ABOUT THIS TASK: The records that follow should be copied out exactly, pictures excluded.

[EXERCISE MATERIAL Boundary: Start]

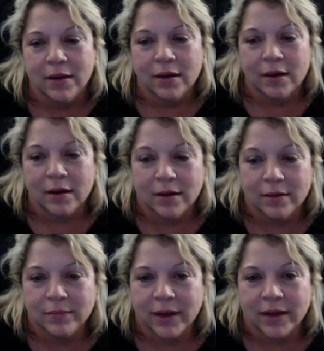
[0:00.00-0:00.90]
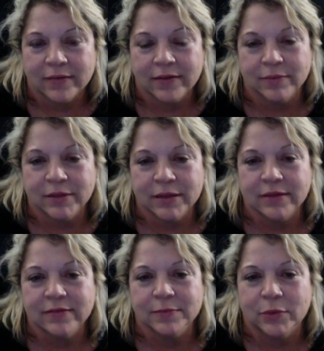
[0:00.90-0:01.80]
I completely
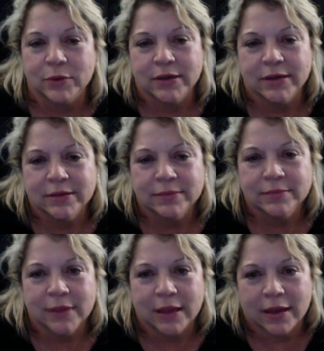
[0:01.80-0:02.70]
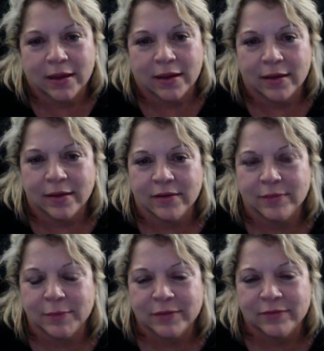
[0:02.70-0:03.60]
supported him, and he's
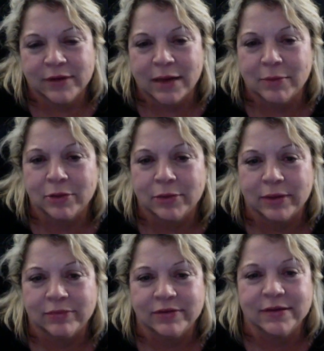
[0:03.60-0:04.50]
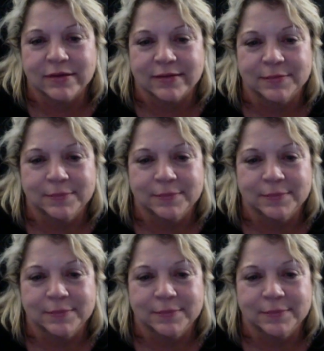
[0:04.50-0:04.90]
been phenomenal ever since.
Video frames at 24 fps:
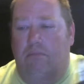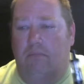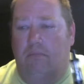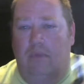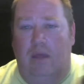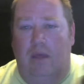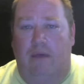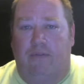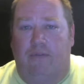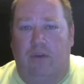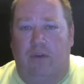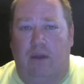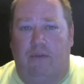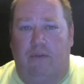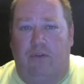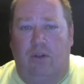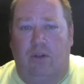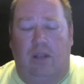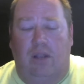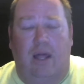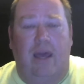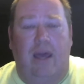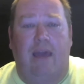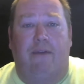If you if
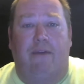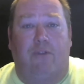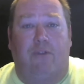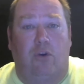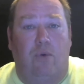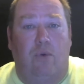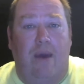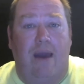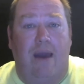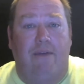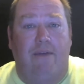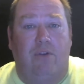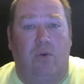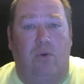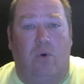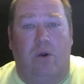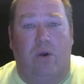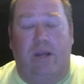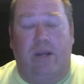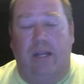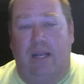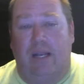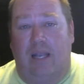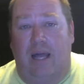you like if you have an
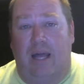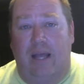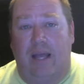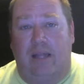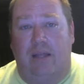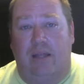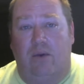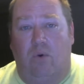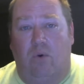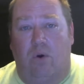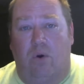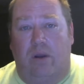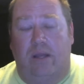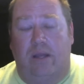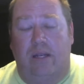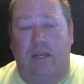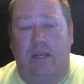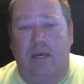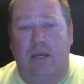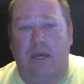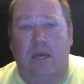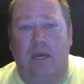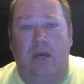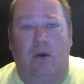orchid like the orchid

[EXERCISE MATERIAL Boundary: End]

OUTPUT FOR THIS EXERCISE:
[0:00.00-0:00.90]
[0:00.90-0:01.80]
I completely
[0:01.80-0:02.70]
[0:02.70-0:03.60]
supported him, and he's
[0:03.60-0:04.50]
[0:04.50-0:04.90]
been phenomenal ever since.
Video frames at 24 fps:
If you if
you like if you have an
orchid like the orchid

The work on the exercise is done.